# Your task
Line by line, copy the records below exactly and leave the pictures out.

# Source data

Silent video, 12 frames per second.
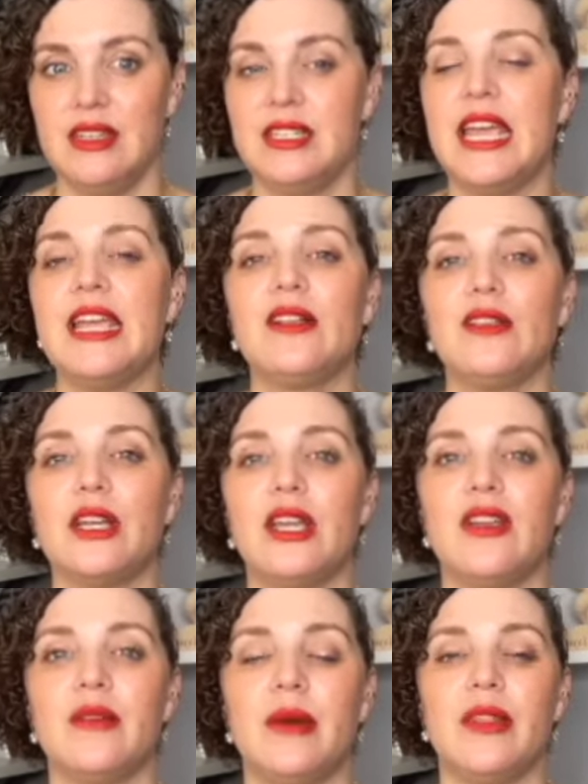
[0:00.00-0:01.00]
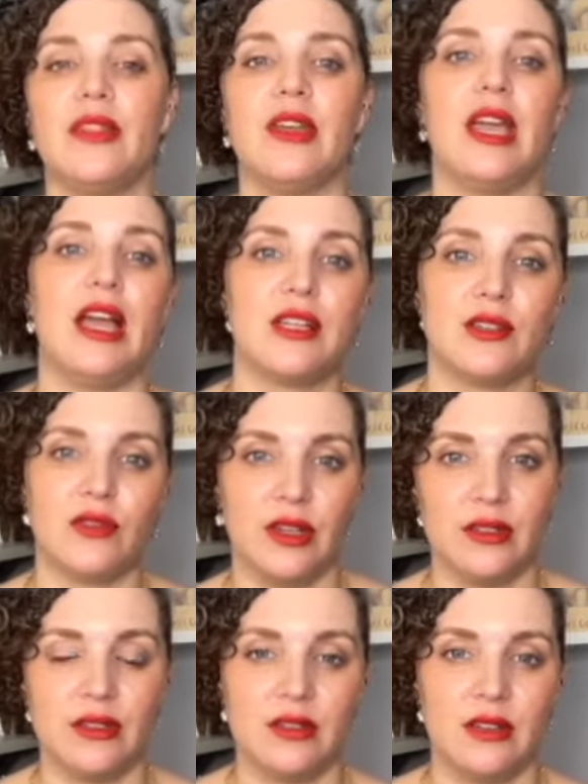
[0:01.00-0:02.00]
Take a look at your monthly cash
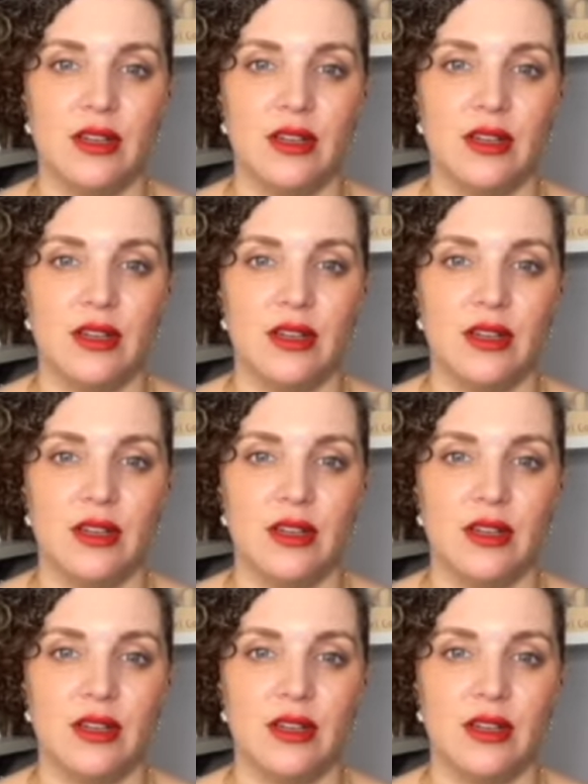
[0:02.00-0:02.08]
flow.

# Output below
Silent video, 12 frames per second.
[0:00.00-0:01.00]
[0:01.00-0:02.00]
Take a look at your monthly cash
[0:02.00-0:02.08]
flow.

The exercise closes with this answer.